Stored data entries
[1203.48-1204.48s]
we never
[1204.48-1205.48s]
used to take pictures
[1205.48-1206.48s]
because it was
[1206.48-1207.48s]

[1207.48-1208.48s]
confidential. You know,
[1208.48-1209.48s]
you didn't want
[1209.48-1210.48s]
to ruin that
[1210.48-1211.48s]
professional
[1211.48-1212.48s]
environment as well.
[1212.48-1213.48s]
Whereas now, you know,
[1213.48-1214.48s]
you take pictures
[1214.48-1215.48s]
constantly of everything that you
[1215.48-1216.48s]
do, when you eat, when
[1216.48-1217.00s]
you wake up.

==

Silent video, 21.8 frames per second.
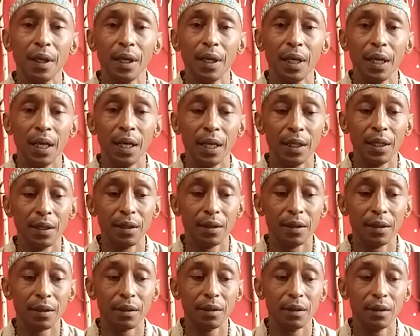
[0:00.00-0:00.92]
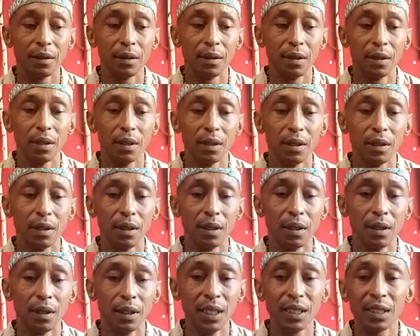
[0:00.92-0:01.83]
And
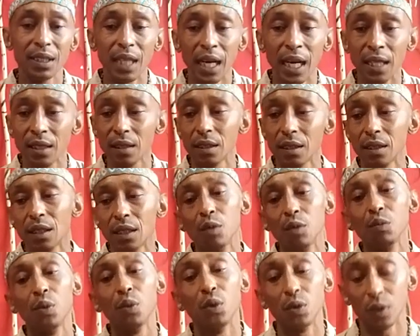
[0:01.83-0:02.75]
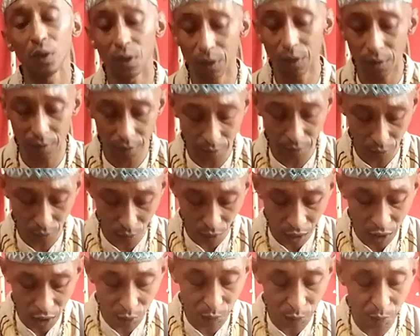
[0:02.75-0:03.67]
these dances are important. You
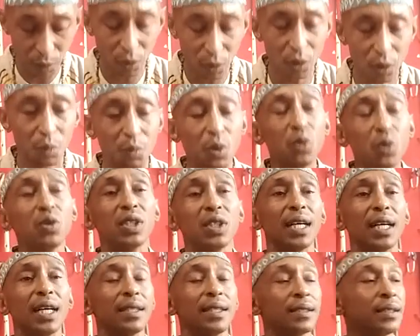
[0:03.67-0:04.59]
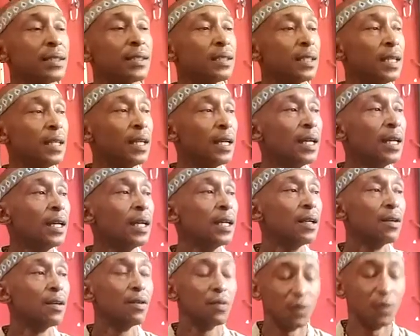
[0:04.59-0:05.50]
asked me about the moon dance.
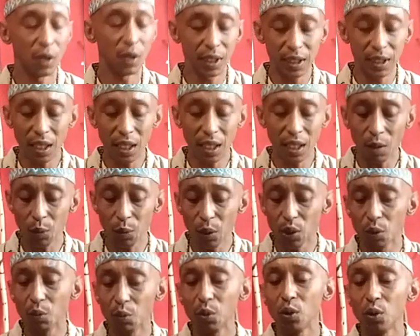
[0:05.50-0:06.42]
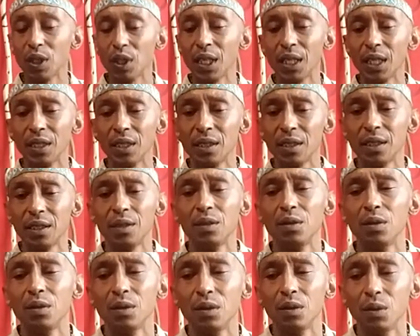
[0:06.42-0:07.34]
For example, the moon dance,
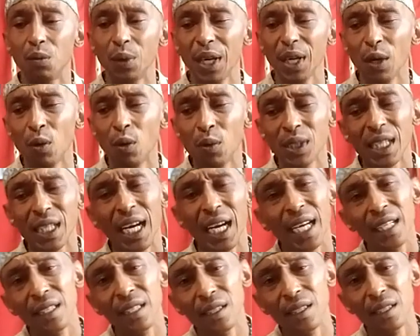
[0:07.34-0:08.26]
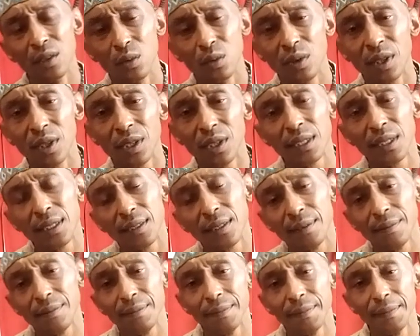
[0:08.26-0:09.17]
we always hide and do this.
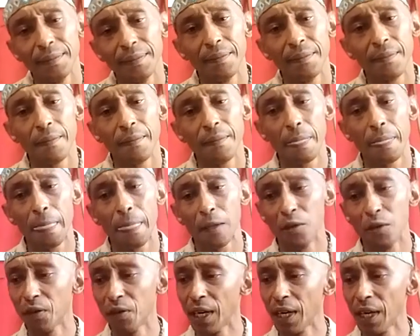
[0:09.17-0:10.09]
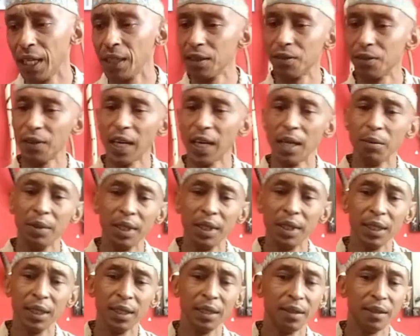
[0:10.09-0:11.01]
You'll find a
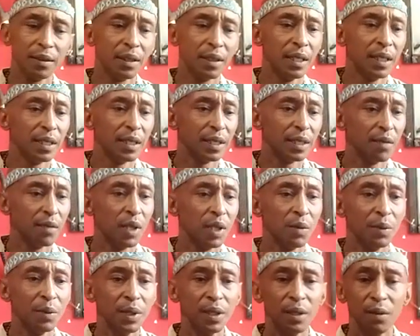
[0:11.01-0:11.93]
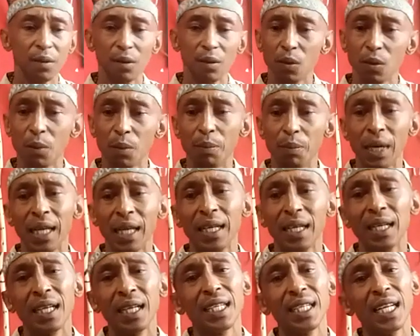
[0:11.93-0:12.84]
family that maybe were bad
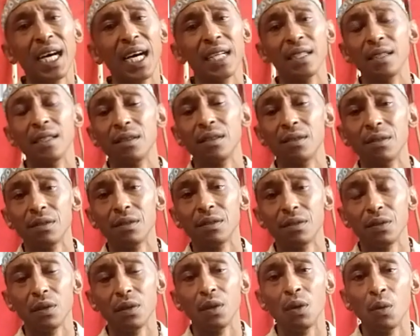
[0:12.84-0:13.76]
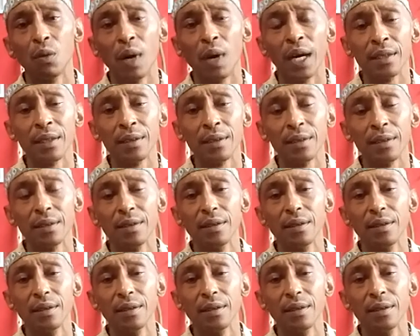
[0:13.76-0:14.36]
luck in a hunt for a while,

==

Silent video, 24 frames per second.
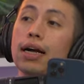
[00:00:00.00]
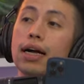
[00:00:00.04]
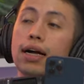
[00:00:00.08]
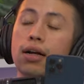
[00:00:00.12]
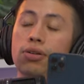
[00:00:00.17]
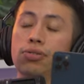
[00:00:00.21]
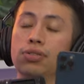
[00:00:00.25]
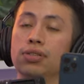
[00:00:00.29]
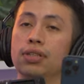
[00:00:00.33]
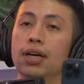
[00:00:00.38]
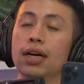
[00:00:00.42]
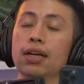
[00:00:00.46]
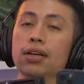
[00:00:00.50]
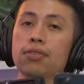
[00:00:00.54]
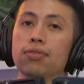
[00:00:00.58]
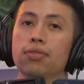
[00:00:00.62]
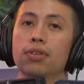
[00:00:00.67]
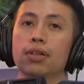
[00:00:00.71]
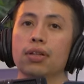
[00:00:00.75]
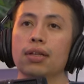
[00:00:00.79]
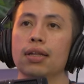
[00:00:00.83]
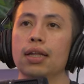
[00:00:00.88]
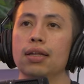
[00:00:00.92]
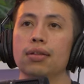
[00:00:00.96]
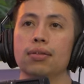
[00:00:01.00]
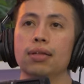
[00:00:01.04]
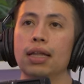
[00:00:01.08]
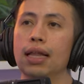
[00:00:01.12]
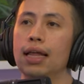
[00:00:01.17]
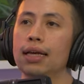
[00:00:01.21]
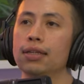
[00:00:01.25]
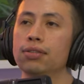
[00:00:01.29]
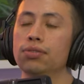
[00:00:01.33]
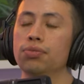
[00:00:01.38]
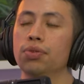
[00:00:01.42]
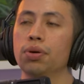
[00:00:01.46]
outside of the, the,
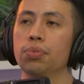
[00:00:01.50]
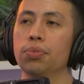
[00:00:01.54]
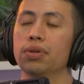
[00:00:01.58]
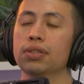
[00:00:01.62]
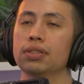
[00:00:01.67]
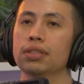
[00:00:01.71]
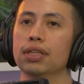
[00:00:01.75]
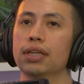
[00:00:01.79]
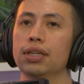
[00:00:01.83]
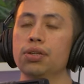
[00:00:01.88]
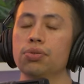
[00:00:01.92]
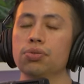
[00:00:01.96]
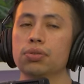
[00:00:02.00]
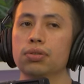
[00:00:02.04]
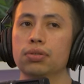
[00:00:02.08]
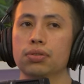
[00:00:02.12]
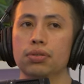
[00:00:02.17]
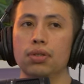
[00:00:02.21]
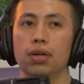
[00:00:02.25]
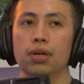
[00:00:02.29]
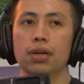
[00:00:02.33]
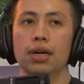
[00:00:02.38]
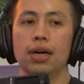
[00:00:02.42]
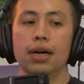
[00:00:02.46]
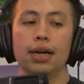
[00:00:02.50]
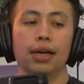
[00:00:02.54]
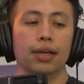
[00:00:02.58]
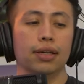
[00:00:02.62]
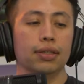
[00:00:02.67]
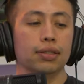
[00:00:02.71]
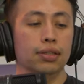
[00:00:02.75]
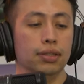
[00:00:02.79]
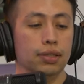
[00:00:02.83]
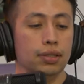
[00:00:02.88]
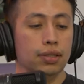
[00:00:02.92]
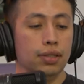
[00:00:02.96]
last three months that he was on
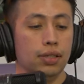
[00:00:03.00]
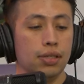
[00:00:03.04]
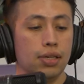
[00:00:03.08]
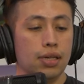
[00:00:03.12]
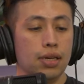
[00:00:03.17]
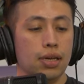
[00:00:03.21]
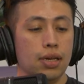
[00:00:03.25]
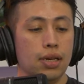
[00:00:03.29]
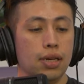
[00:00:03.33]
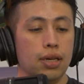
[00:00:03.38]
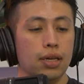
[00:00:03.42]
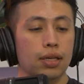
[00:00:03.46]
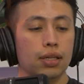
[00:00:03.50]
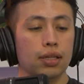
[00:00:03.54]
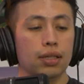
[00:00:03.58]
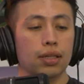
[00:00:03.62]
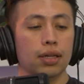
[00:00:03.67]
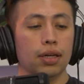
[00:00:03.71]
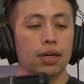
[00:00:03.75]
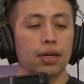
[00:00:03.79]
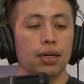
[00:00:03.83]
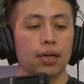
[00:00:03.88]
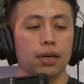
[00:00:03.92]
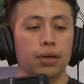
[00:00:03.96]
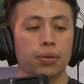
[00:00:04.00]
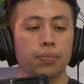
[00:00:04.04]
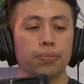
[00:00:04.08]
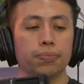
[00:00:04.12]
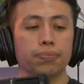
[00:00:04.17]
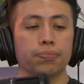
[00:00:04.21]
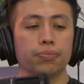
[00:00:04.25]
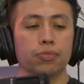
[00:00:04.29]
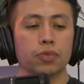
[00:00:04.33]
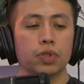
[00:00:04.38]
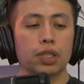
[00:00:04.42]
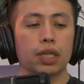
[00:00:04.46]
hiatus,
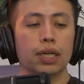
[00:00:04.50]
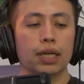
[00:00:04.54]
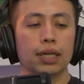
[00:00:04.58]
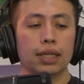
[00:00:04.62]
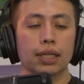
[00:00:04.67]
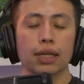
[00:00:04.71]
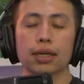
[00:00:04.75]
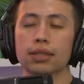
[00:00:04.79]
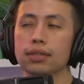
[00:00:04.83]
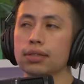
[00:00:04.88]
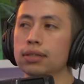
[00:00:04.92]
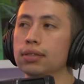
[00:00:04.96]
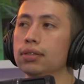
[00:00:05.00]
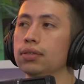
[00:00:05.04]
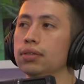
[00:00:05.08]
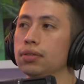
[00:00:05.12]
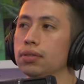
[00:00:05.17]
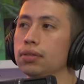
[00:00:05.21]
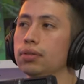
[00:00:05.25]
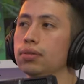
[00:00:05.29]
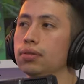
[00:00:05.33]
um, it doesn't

→ **Aim of the task**: Wherever the string "second" occurs in the data, copy the line that holds it.

→ **Completed exercise**:
Silent video, 21.8 frames per second.
Silent video, 24 frames per second.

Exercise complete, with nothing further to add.